Top CFPB Rulemaker Decamps for Law Firm

Morrison & Foerster can't say it hired the attorney who wrote the CFPB's rulebook. But it picked up the guy who started the job.

On Wednesday, the law firm announced that it was rehiring Leonard Chanin, a former firm attorney who most recently spent a year and a half heading up the 40 attorneys in the Consumer Financial Protection Bureau's rulemaking operation. He was originally tapped for the CFPB by Elizabeth Warren.

Chanin won't start until September, a media representative of Morrison & Foerster said.
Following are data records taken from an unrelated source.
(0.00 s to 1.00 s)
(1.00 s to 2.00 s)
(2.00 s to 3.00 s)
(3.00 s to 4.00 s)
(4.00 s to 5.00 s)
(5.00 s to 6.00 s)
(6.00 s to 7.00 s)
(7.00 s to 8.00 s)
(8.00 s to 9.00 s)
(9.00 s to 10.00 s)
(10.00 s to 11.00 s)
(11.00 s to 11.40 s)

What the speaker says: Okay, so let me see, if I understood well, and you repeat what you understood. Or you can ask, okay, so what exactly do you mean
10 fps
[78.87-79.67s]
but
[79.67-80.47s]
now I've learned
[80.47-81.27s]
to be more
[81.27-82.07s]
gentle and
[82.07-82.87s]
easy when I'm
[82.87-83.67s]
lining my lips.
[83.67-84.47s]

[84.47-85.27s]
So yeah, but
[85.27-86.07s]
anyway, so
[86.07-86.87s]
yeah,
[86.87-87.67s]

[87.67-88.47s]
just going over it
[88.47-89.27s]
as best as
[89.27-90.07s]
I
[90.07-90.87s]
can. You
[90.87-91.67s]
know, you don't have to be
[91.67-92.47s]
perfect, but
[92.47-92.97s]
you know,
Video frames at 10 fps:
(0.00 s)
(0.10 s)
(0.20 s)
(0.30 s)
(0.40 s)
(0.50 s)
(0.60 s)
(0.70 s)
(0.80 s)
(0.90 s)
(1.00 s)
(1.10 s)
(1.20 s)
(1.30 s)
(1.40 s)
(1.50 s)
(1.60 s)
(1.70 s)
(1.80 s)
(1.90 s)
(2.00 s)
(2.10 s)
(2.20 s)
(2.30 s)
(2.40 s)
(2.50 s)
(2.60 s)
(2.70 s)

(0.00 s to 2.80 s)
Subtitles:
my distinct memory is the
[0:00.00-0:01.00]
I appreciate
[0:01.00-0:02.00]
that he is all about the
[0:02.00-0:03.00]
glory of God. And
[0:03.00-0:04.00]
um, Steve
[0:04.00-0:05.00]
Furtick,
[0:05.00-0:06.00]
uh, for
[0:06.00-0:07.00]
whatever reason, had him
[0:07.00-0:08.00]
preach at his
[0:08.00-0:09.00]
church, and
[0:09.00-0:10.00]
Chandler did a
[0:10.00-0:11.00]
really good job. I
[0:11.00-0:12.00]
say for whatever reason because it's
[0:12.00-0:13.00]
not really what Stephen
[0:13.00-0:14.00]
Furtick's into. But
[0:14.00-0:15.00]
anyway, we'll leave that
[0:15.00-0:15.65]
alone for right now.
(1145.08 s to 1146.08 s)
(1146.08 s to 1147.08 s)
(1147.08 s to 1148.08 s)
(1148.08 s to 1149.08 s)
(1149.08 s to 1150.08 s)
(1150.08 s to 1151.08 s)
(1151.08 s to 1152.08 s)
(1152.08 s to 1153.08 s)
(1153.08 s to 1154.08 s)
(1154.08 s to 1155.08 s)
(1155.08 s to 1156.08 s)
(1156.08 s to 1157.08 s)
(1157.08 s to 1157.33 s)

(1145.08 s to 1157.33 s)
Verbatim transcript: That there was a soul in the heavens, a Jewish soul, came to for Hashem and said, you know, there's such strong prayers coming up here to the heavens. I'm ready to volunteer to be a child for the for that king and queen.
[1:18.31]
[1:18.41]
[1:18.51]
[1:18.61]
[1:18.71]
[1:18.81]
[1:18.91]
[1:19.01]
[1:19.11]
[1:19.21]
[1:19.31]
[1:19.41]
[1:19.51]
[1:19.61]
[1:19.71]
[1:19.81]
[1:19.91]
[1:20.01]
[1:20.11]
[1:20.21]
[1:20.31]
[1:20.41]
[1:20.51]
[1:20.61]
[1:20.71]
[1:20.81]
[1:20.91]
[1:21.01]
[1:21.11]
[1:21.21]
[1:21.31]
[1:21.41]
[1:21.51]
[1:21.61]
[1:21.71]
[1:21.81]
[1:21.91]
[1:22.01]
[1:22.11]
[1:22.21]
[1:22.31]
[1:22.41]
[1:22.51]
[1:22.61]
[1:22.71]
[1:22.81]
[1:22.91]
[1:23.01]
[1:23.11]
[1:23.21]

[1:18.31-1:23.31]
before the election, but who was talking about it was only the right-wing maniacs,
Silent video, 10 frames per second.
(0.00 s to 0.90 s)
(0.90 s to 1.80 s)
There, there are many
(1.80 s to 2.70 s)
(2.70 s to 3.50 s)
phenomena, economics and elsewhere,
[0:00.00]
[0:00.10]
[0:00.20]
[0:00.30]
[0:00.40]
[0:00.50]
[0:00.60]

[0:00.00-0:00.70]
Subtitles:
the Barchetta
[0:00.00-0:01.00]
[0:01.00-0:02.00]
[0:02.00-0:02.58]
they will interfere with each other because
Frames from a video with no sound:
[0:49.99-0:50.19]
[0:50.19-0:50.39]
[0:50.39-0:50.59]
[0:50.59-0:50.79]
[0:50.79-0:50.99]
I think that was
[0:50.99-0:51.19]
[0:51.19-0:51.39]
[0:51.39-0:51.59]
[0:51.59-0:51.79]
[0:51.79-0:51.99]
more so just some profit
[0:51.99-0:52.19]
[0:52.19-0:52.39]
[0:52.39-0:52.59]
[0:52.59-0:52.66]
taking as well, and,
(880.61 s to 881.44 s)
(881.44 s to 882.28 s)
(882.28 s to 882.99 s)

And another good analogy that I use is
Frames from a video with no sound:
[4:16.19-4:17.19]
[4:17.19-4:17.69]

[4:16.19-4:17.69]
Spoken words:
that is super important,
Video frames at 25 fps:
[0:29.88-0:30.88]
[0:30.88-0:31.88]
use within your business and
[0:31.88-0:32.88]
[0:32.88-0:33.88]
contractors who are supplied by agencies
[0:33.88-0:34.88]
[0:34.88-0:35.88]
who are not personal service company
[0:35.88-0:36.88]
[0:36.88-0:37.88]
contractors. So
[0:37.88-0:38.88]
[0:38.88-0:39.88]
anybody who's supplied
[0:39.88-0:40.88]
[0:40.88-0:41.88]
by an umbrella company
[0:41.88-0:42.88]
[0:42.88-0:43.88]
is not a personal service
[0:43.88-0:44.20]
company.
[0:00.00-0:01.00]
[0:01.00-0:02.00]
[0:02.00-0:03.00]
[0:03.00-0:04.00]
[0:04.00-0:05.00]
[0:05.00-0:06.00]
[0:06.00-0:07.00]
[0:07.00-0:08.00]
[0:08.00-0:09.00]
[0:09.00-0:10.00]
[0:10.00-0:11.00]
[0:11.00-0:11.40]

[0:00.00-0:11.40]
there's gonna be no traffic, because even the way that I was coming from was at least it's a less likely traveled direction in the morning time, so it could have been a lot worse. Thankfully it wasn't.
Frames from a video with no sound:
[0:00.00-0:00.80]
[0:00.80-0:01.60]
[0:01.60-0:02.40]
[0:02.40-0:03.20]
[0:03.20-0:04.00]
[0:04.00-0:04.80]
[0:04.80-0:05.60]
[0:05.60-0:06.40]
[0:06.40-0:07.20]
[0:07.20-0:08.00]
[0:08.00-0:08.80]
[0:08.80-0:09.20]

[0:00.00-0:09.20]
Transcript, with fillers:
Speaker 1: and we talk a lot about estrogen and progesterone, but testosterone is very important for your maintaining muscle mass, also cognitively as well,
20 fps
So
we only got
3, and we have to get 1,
The attorney could not be reached for an interview.

"He's going to be a hard person to replace," says Alan Kaplinsky, an attorney for Ballard Spahr who knows Chanin from his current job and his previous work overseeing financial protection regulations as a deputy director of the Federal Reserve Board. "There was a level of comfort the banking industry had with Leonard, because they dealt with him for many years during his tenure at the Fed… I think this would be a setback for the CFPB because they're right in the midst of an avalanche of mortgage lending regulations."

In an emailed statement on Wednesday, CFPB Director Richard Cordray thanked Chanin and wished him well.

"During his time at the Bureau, Leonard built an effective rule-writing team that has developed proposals to implement key consumer financial protections that will benefit all Americans," Cordray said. "Although we will miss Leonard, he leaves a strong and experienced team that will continue to move forward with this important work."

In Morrison & Foerster's announcement, the firm said that it was thrilled to have him.

"Leonard will return to us with important insights and broad experience on consumer regulation, having been at the center of regulatory developments in a time of great change," said Rick Fischer, Co-Head of Morrison & Foerster's Financial Services Practice.

Chanin is the second prominent CFPB official to depart in recent months. He follows Deepak Gupta, the CFPB's former senior enforcement counsel, who left to start a consumer advocacy law firm.